Former prime minister Patrick Manning says nobody is above the scrutiny of national security in T&T. He said this during a news conference in the Parliament building yesterday in response to Prime Minister Kamla Persad-Bissessar's disclosure of public officials, including President George Maxwell Richards, politicians, journalists and trade unionists, whose phones were tapped by the Strategic Intelligence Agency (SIA).
He said: "I never asked whom do you monitor or not monitor. They conduct their business and if in the conduct of their business they see a need to monitor individuals, they do that. "The parameter we set is that you are not authorised to monitor anybody who is a law-abiding citizen," Manning added: "If in the course of the work of intelligence agencies they come up on the association of individuals who are up-standing citizens in the country, associations that are of concern to them, they have a responsibility to investigate it. "It becomes then, not a matter of who you are, but a matter of national security."
Manning stressed: "And in those circumstances nobody is above the law. Nobody is above the scrutiny of the State when it comes to national security matters, whether you be Prime Minister, minister, judge, journalist or anybody else... nobody is above the scrutiny of the State." He stressed his Government "never sanctioned the illegal intervention of the State or any of its agencies in the private affairs of private citizens. "We never did that. We set the parameters within which they should operate and they conducted their business." He said the intelligence agencies were never asked to reveal their sources of their information. "It is improper to do that," he said.

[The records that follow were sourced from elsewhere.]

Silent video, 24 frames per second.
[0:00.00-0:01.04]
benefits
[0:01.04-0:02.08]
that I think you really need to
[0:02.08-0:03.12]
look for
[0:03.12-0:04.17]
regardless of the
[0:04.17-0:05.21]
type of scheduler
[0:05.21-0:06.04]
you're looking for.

Manning said the SIA reported to him in his capacity as Prime Minister and the Minister of National Security. He said it was funded by the national budget. Manning said the amount of cash retained by the agency was nothing unusual as the police would have to pay informants and do other things in the discharge of their work. Manning said the Government decided to introduce the agency and observe its effectiveness before bringing the required legislation for approval. Manning, who is the MP for San Fernando East, said he called the news conference because he was denied an opportunity to ask Speaker Wade Mark to seek the approval of the House to waive the Standing Orders to allow him to respond to the PMs statement in Parliament.

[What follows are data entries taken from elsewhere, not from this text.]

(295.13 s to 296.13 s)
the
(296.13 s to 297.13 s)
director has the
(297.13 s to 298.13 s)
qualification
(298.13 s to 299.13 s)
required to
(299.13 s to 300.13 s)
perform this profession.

He claimed the People's Partnership Government was "systematically dismantling the institutions of the State that are involved in the anti-drug effort." Noting that the illegal drug trade was the major problem affecting the country, Manning said the SIA was doing a good job in that fight. He said: "If we didn't have the SIA and Sautt, God help us as to where this country would have been now. The situation would have been immeasurably worse that it is today. "The Government is taking this country down a road where the narco dealers will have a major say in the conduct of the State's business." Manning said he has been waiting to make a contribution in Parliament on that matter "and the Government knows it and that is why the Government is making sure that I don't speak."